WORK INSTRUCTIONS => An exact reproduction of the entries is needed. Keep all pictures out of it.

Segment Start: EXERCISE DATA

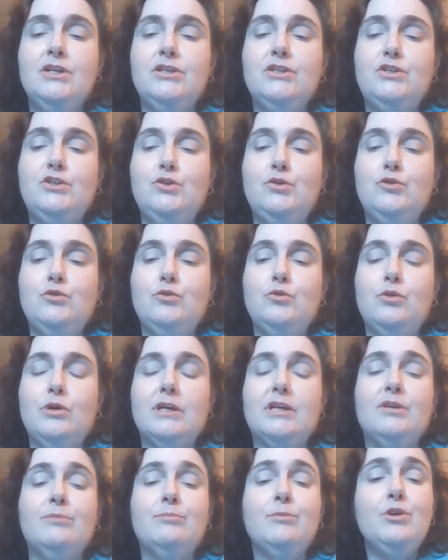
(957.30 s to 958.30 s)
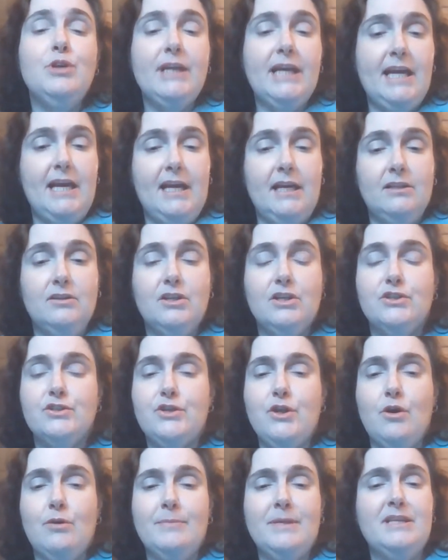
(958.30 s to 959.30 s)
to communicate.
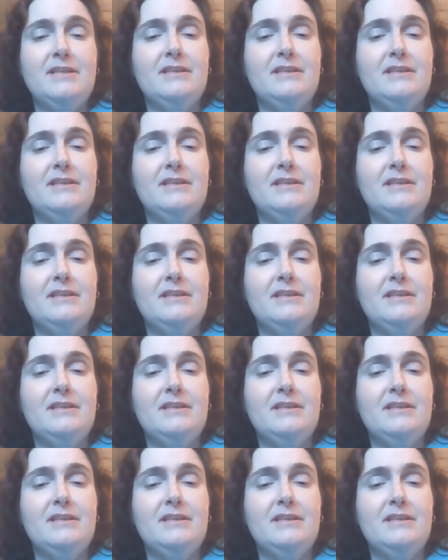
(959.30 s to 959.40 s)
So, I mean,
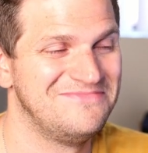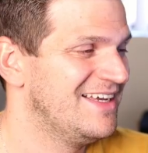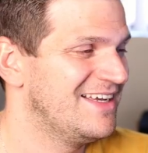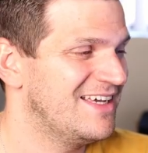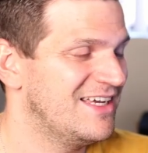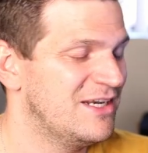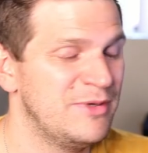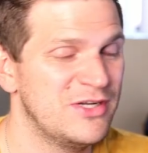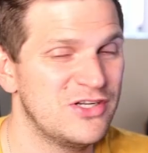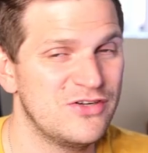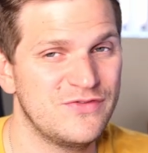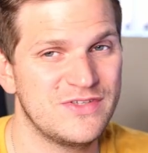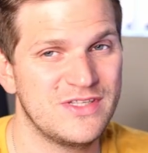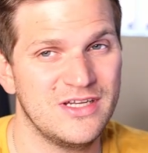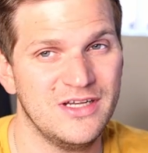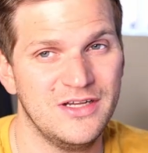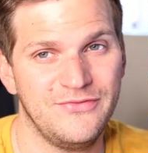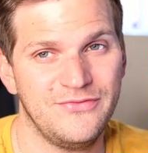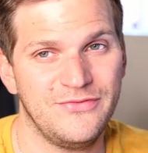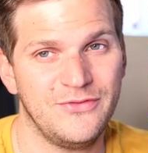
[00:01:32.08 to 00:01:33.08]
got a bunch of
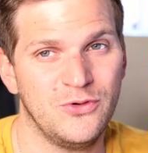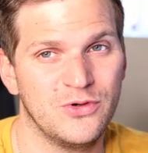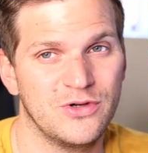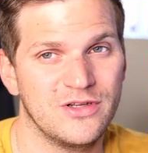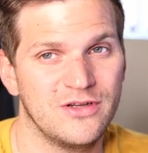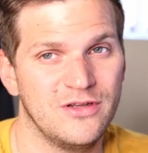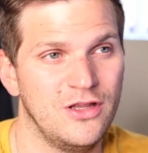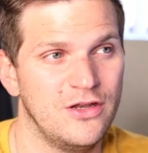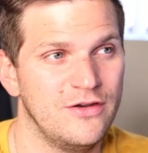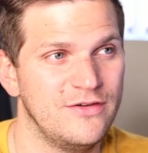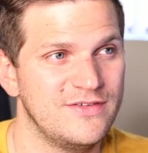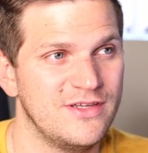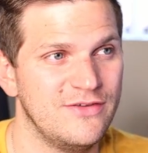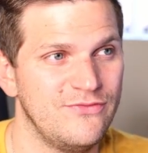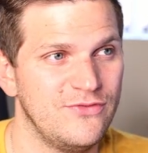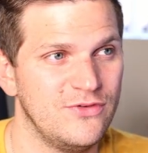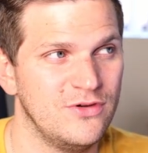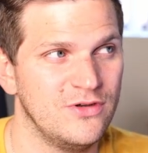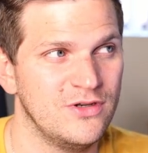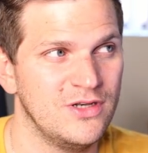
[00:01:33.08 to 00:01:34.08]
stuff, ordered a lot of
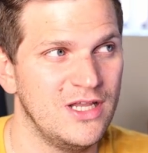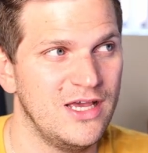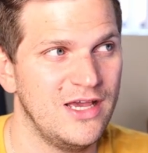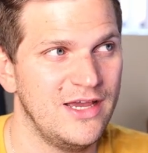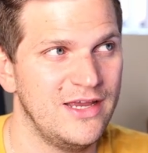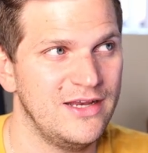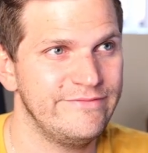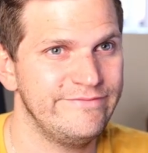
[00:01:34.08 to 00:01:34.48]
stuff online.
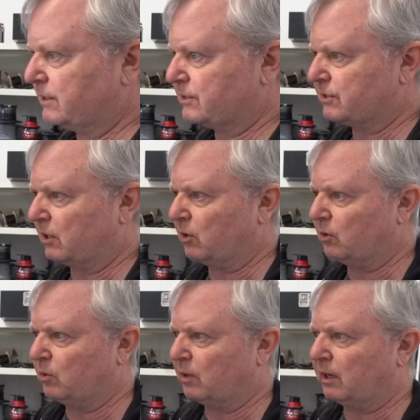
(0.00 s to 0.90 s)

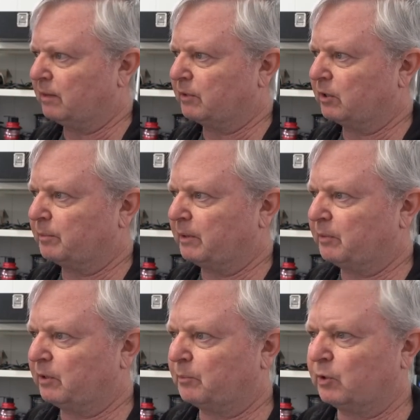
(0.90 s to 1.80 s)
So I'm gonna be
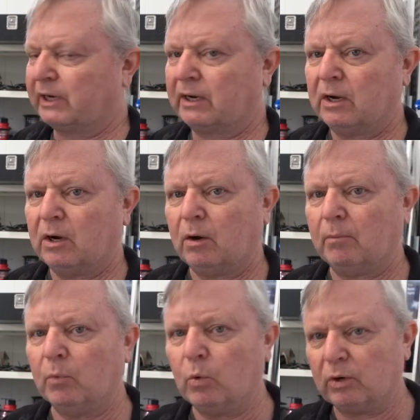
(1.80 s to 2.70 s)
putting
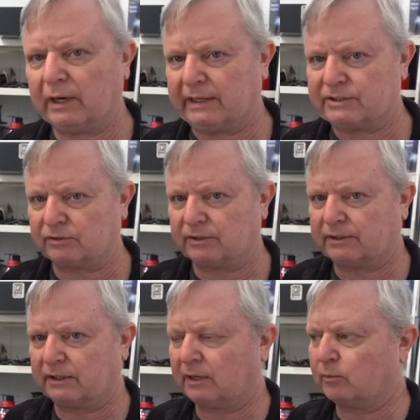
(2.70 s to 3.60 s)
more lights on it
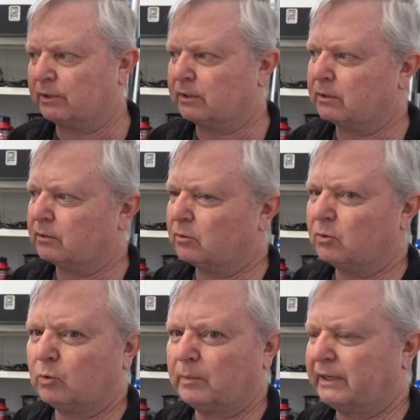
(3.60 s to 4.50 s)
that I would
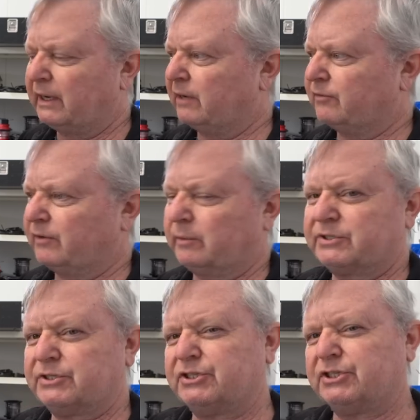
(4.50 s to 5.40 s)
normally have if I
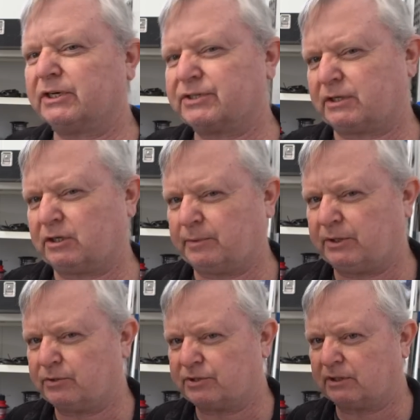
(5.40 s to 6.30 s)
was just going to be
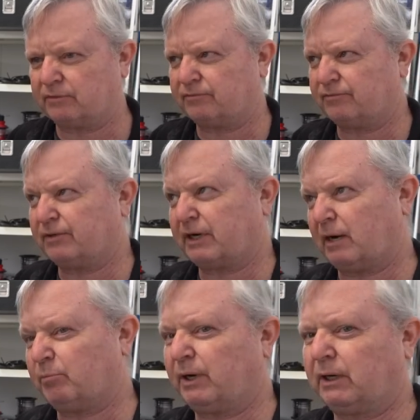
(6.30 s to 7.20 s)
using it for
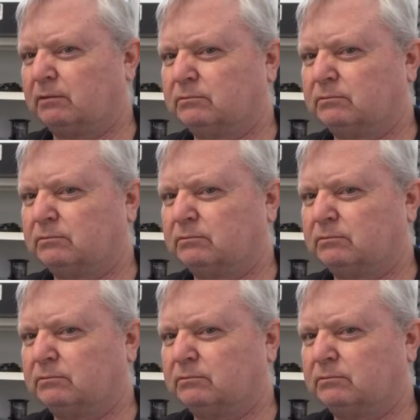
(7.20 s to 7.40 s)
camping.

Segment End: EXERCISE DATA

RESPONSE FOR THIS EXERCISE =>
(957.30 s to 958.30 s)
(958.30 s to 959.30 s)
to communicate.
(959.30 s to 959.40 s)
So, I mean,
[00:01:32.08 to 00:01:33.08]
got a bunch of
[00:01:33.08 to 00:01:34.08]
stuff, ordered a lot of
[00:01:34.08 to 00:01:34.48]
stuff online.
(0.00 s to 0.90 s)

(0.90 s to 1.80 s)
So I'm gonna be
(1.80 s to 2.70 s)
putting
(2.70 s to 3.60 s)
more lights on it
(3.60 s to 4.50 s)
that I would
(4.50 s to 5.40 s)
normally have if I
(5.40 s to 6.30 s)
was just going to be
(6.30 s to 7.20 s)
using it for
(7.20 s to 7.40 s)
camping.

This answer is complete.